(Beginning of DATA FOR ANALYSIS)

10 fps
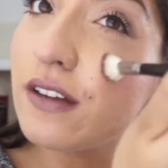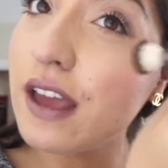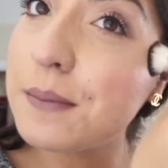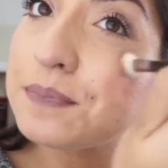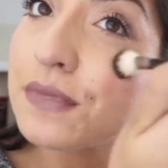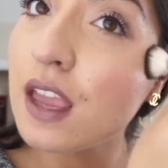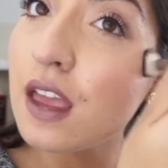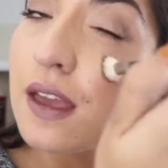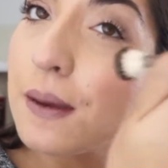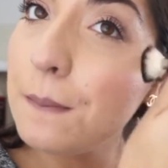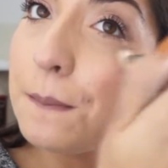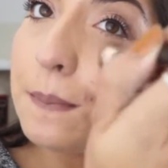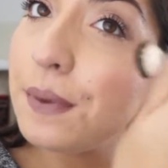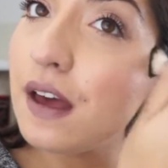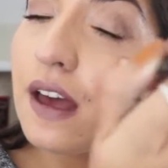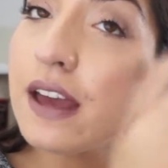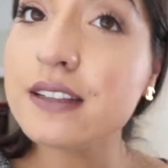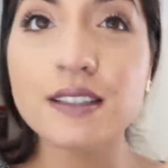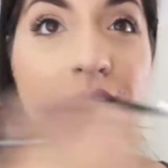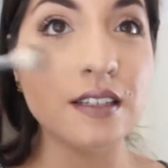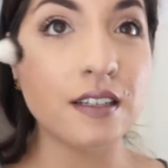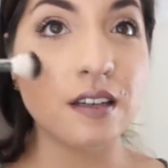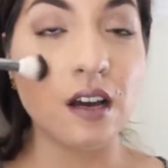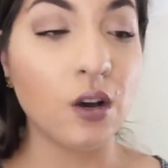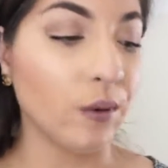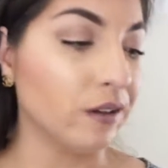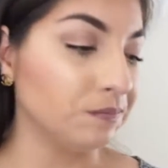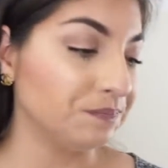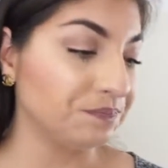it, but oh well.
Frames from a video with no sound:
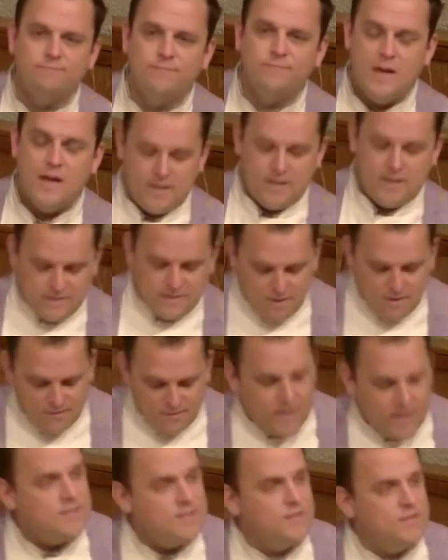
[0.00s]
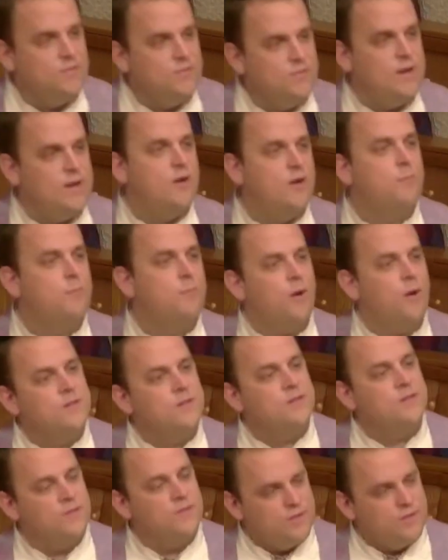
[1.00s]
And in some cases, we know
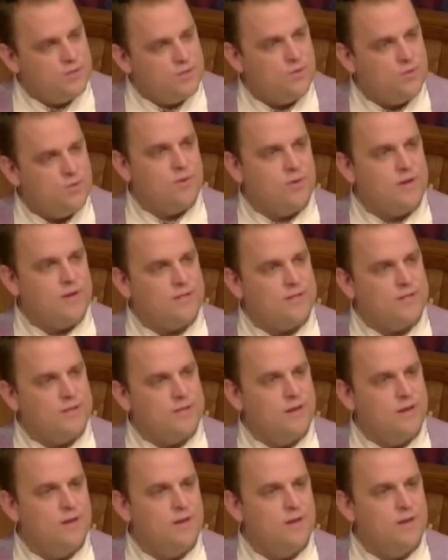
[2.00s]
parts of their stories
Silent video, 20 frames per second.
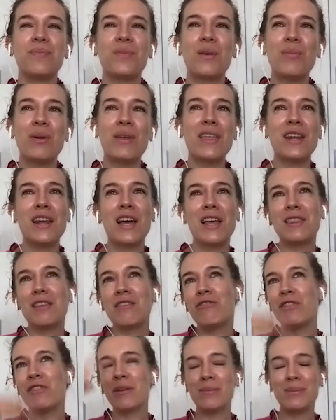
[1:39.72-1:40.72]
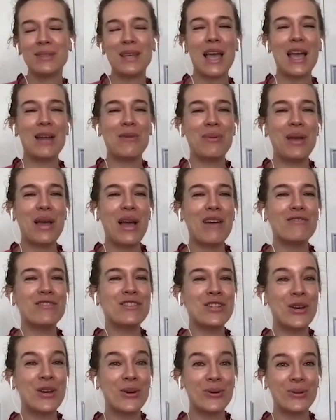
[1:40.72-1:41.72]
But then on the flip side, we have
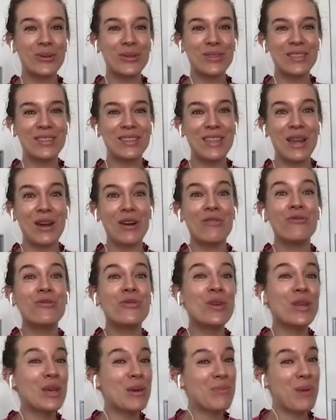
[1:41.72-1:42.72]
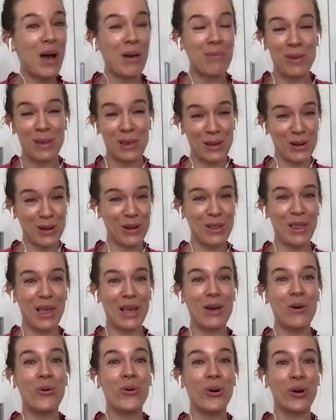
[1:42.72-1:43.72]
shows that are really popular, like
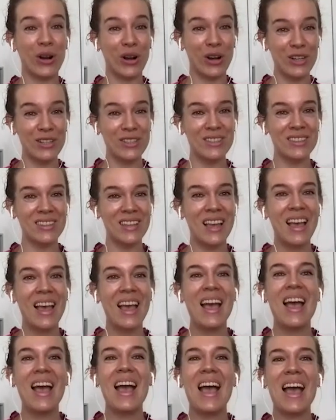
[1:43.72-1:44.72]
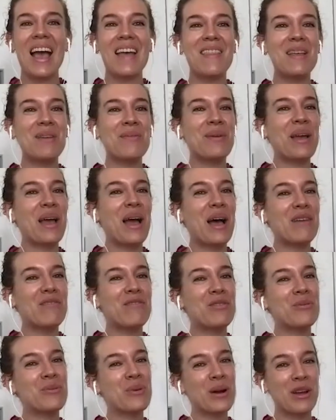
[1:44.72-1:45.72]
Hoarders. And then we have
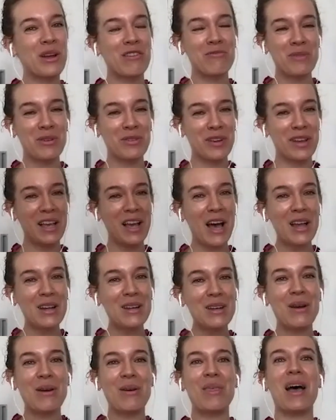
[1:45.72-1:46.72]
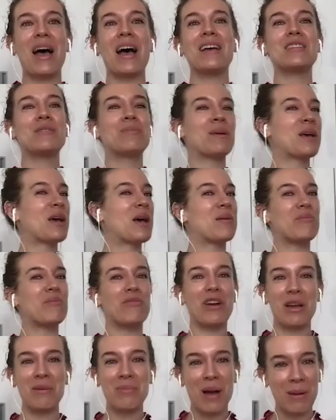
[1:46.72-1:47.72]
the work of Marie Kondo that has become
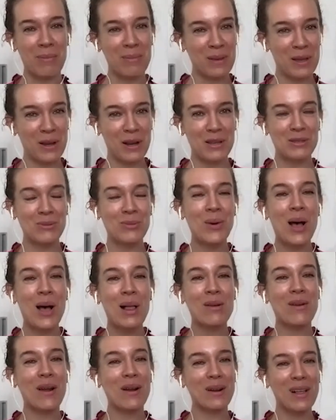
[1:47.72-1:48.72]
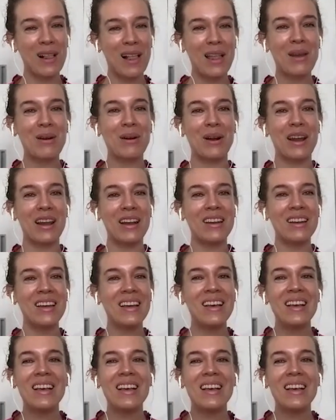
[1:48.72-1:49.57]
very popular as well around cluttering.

(End of DATA FOR ANALYSIS)
(Beginning of DATA FOR ANALYSIS)

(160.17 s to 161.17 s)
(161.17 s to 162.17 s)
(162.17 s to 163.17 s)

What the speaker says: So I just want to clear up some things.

(End of DATA FOR ANALYSIS)
(Beginning of DATA FOR ANALYSIS)

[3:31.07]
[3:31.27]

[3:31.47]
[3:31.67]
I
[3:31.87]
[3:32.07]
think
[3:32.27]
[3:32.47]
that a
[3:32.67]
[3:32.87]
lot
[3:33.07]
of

(End of DATA FOR ANALYSIS)

■ EXERCISE ■
Which lines above carry the string "video"? Copy those lines.

■ ANSWER TO THIS EXERCISE ■
Frames from a video with no sound:
Silent video, 20 frames per second.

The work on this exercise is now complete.